Authentik version 2023.10.5
Settings configuration via Terraform

resource "authentik_provider_oauth2" "vikunja_ouath2" {
  name      = "vikunja"
  client_id = "vikunja"
  client_secret = "REDACTEDSECRETTOKEN"
  authorization_flow = data.authentik_flow.default-authorization-flow.id
  access_code_validity = "minutes=10"
  redirect_uris = [ "https://tasks.mydomain.tld/auth/openid/authentik"]
  signing_key = data.authentik_certificate_key_pair.generated.id
  property_mappings = [
    data.authentik_scope_mapping.openid.id,
    data.authentik_scope_mapping.email.id,
    data.authentik_scope_mapping.profile.id
  ]
}

resource "authentik_application" "vikunja_application" {
  name = authentik_provider_oauth2.vikunja_ouath2.name
  slug = authentik_provider_oauth2.vikunja_ouath2.name
  protocol_provider = authentik_provider_oauth2.vikunja_ouath2.id
  meta_icon = "https://kolaente.dev/avatars/dd73c49581a6904336c5d40fb66ef950?size=280"
  meta_launch_url = "https://tasks.mydomain.tld"
  policy_engine_mode = "all"
}

Vikunja Frontend Version

vikunja/frontend:0.22.0

Vikunja API Version

vikunja/api:0.22.0

Browser and version

No response

Can you reproduce the bug on the Vikunja demo site?

No

Screenshots

No response

Answer 1 · 2024-01-09T13:21:36.000Z

This works as intended. If there are multiple auth methods, users need to be able to choose which one they use.
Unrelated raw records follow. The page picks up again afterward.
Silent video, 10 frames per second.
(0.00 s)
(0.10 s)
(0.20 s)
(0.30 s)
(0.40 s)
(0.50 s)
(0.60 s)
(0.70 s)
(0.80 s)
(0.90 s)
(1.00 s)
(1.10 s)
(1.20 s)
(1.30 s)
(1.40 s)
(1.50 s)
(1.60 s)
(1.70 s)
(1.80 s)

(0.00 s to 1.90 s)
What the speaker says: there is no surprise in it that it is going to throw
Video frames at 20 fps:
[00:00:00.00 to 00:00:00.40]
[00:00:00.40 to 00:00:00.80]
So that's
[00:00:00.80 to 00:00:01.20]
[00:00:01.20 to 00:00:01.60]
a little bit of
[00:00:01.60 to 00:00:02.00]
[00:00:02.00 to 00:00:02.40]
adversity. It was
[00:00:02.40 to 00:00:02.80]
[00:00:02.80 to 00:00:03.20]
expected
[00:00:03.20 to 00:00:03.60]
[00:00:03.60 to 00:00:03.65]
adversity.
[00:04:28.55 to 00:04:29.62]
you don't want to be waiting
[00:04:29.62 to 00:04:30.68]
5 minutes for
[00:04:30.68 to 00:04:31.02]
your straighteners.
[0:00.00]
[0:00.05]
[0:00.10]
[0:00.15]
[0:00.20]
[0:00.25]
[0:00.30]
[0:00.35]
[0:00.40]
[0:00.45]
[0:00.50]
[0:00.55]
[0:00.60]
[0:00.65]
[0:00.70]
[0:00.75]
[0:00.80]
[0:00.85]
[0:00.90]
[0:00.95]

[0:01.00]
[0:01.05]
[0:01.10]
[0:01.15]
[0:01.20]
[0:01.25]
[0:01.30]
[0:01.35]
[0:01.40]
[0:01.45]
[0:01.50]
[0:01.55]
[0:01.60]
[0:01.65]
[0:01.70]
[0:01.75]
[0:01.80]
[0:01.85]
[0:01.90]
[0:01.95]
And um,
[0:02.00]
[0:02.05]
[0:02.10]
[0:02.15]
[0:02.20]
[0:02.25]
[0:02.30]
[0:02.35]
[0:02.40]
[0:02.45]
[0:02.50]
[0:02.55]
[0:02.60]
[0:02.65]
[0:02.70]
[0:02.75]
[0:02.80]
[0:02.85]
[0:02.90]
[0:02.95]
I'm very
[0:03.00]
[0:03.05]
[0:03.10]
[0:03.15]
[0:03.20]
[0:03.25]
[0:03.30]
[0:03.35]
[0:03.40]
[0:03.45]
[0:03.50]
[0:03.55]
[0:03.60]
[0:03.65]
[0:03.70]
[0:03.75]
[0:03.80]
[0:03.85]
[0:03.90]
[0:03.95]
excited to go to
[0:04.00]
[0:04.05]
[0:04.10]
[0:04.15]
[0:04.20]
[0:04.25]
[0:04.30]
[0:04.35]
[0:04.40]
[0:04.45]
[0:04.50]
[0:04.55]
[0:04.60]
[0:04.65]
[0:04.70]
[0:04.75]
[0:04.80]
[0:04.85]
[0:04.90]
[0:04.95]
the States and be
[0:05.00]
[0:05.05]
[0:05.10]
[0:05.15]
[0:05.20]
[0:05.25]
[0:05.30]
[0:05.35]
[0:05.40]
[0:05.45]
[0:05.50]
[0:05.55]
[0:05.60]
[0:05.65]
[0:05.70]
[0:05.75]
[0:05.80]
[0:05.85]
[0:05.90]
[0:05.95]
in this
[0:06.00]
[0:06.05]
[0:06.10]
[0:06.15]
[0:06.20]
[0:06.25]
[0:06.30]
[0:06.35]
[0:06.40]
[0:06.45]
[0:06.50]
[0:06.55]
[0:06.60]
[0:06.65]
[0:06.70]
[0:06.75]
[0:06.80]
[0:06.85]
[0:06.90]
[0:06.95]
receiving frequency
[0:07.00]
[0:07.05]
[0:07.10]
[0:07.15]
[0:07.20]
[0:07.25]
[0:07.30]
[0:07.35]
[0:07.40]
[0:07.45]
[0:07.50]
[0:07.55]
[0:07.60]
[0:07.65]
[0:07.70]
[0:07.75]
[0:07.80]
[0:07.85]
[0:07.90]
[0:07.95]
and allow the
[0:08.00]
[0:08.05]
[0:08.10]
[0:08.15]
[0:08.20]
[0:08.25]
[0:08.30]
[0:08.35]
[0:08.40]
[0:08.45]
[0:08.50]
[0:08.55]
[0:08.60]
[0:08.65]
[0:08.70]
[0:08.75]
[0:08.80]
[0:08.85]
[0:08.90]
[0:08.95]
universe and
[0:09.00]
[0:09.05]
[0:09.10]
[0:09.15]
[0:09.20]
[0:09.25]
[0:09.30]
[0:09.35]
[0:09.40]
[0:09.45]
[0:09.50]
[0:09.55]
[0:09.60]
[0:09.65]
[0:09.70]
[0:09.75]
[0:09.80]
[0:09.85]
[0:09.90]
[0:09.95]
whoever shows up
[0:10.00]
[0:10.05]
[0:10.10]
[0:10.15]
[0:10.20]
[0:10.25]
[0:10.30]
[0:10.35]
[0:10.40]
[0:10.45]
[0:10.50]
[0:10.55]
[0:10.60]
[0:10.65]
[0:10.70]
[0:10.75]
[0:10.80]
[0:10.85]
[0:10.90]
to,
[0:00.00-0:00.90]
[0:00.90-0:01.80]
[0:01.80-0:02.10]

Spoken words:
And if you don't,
If you set the link to https://tasks.mydomain.tld/?redirectToProvider=true and have local auth disabled and have only one auth provider, it will automatically redirect the user to your Auth provider when they are not logged in.

This does not happen automatically because then users would be logged in again directly after they logged out.